▸ Task to complete:
Output nothing but the lines from the beginning of the listing below through the line containing "[0:12.00-0:13.00]", exactly as they stand, without pictures.

┄┄┄┄┄┄┄┄┄┄┄┄┄┄┄┄┄┄┄┄

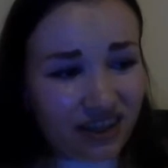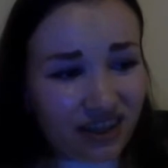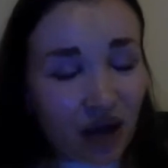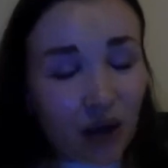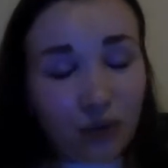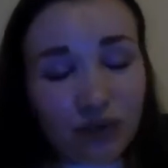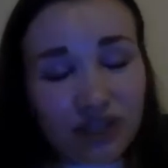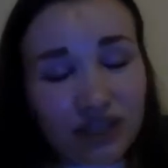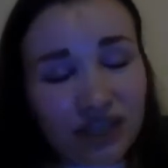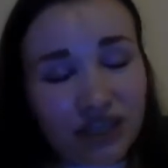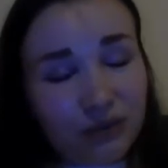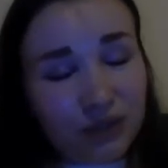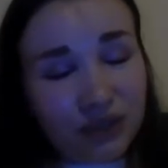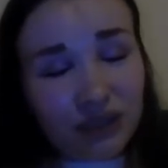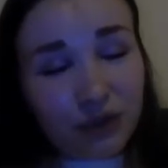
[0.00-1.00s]
I would say
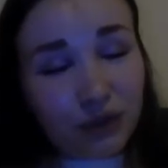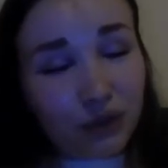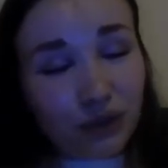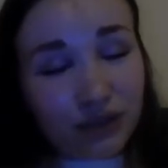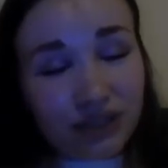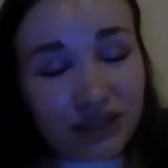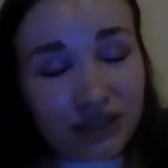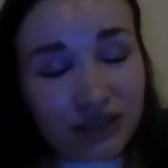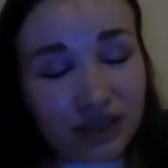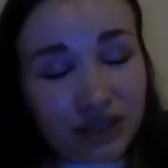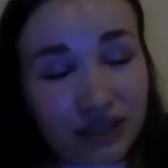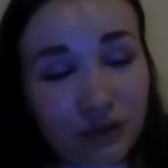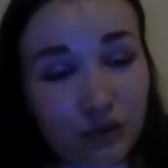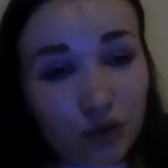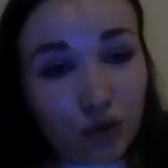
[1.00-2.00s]
whenever you attend the
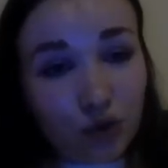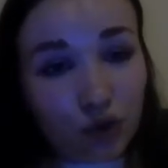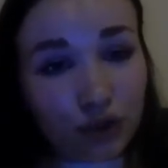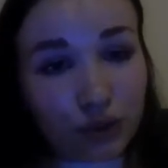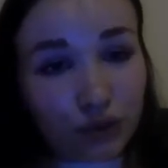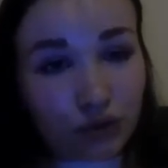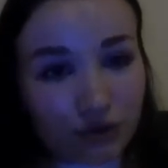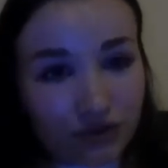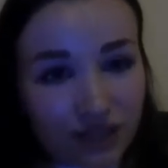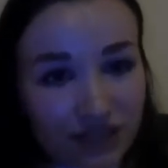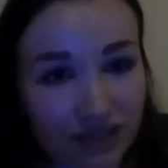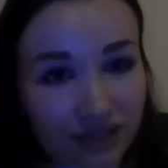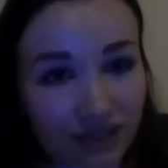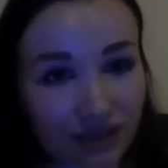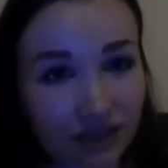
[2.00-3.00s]
interview, you're
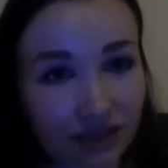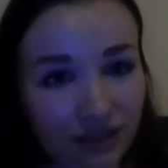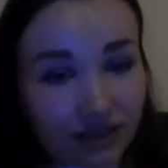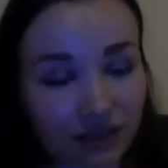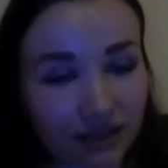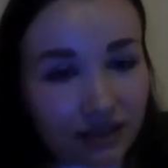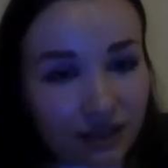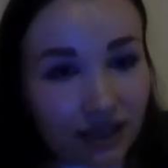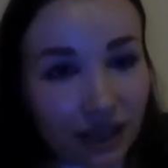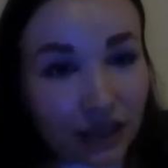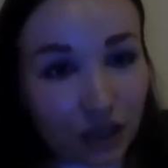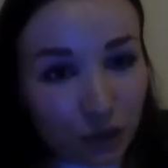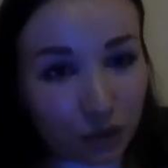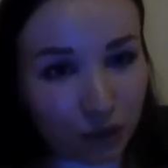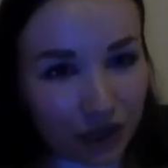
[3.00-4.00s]
nervous
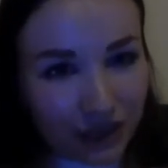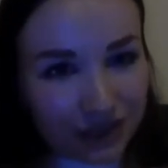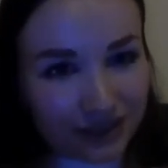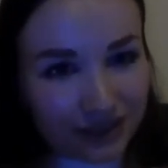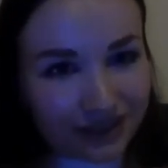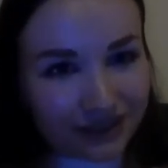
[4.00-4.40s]
anyway.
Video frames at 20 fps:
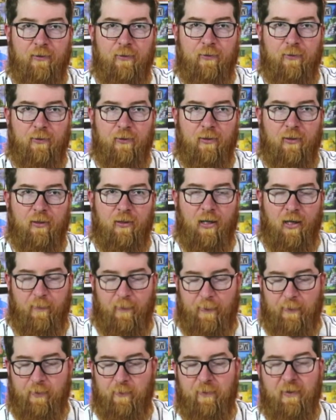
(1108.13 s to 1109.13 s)
or uh,
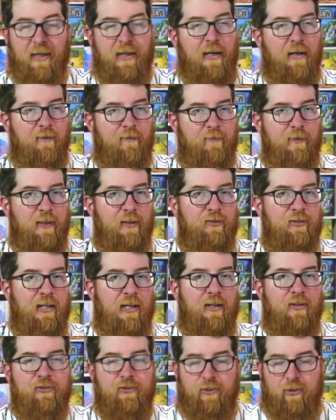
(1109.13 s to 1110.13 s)
maybe you played at a friend's
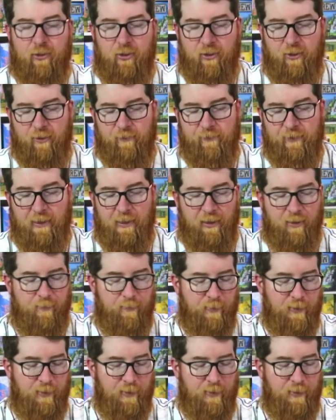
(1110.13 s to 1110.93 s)
house and are looking for how to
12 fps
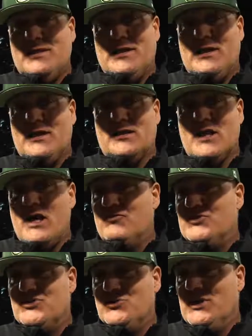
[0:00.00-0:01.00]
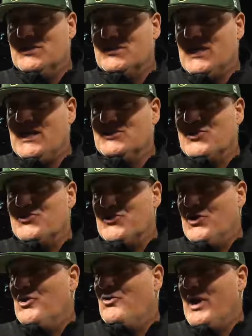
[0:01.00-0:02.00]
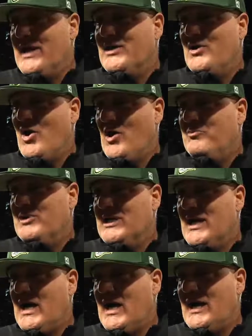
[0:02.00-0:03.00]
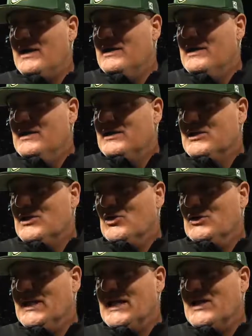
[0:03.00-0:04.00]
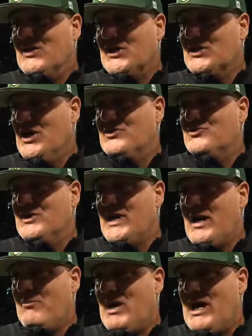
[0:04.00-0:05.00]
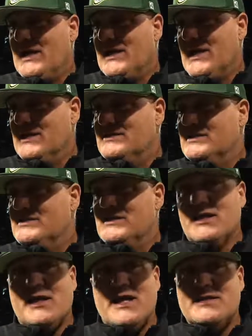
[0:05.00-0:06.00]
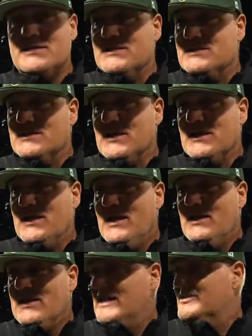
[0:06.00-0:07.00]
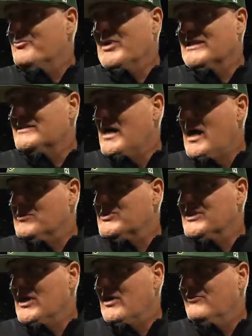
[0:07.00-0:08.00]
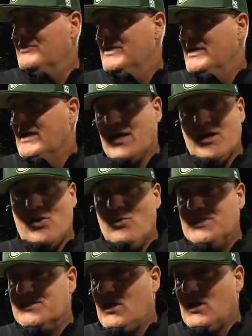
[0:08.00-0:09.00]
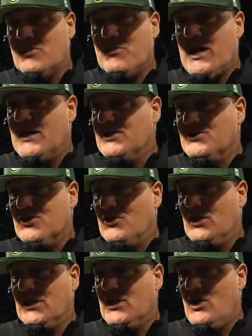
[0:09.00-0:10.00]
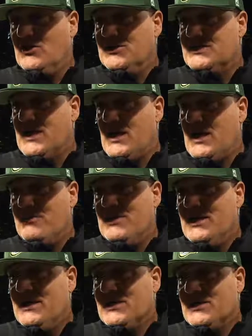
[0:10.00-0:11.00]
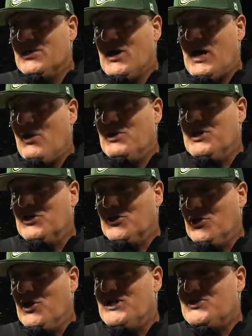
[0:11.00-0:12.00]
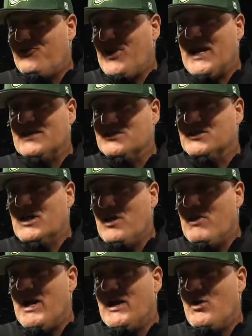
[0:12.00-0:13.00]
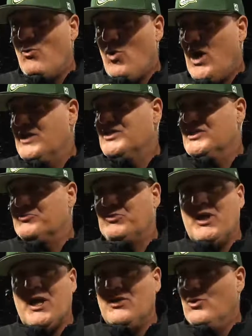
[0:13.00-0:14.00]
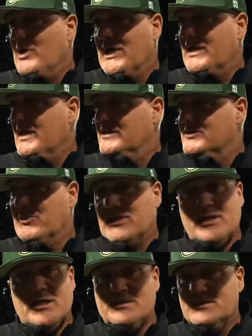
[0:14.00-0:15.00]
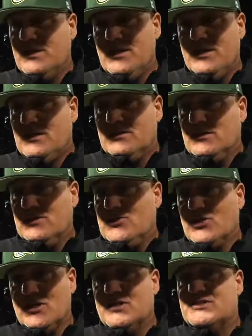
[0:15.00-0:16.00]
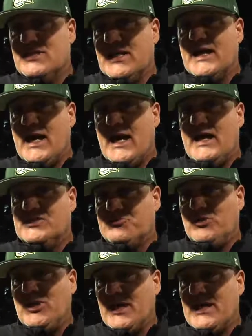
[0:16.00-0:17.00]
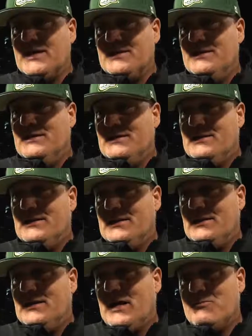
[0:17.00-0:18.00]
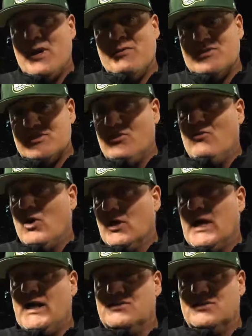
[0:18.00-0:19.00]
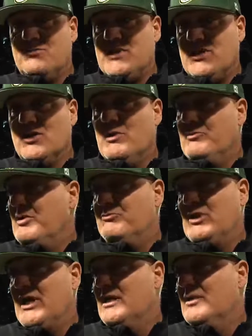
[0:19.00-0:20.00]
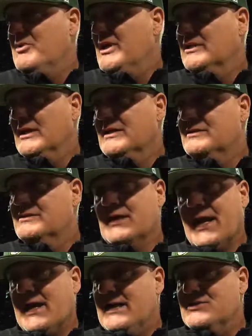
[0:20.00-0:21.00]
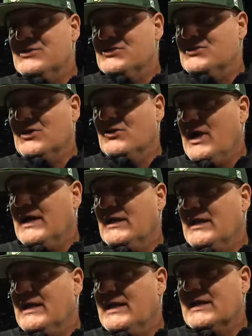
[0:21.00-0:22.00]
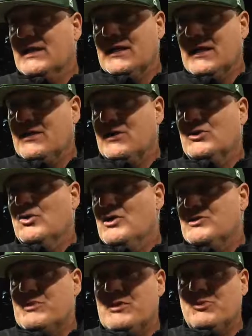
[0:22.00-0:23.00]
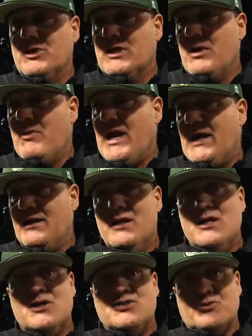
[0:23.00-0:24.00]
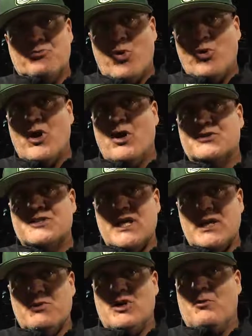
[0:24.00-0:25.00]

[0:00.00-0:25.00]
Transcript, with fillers: Uh, conference USA is a third rated RPI you know league in the country now behind the SEC and ACC. That's big time stuff. I know we talk about it internally all the time. You know, I would encourage fans to come out and watch us play on the weekends because you're going to see guys playing, uh, and maybe some of our guys someday they're going to be playing in the big leagues. And it's just a great league. And again, encourage people to come out, support our team and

┄┄┄┄┄┄┄┄┄┄┄┄┄┄┄┄┄┄┄┄

▸ Answer:
[0.00-1.00s]
I would say
[1.00-2.00s]
whenever you attend the
[2.00-3.00s]
interview, you're
[3.00-4.00s]
nervous
[4.00-4.40s]
anyway.
Video frames at 20 fps:
(1108.13 s to 1109.13 s)
or uh,
(1109.13 s to 1110.13 s)
maybe you played at a friend's
(1110.13 s to 1110.93 s)
house and are looking for how to
12 fps
[0:00.00-0:01.00]
[0:01.00-0:02.00]
[0:02.00-0:03.00]
[0:03.00-0:04.00]
[0:04.00-0:05.00]
[0:05.00-0:06.00]
[0:06.00-0:07.00]
[0:07.00-0:08.00]
[0:08.00-0:09.00]
[0:09.00-0:10.00]
[0:10.00-0:11.00]
[0:11.00-0:12.00]
[0:12.00-0:13.00]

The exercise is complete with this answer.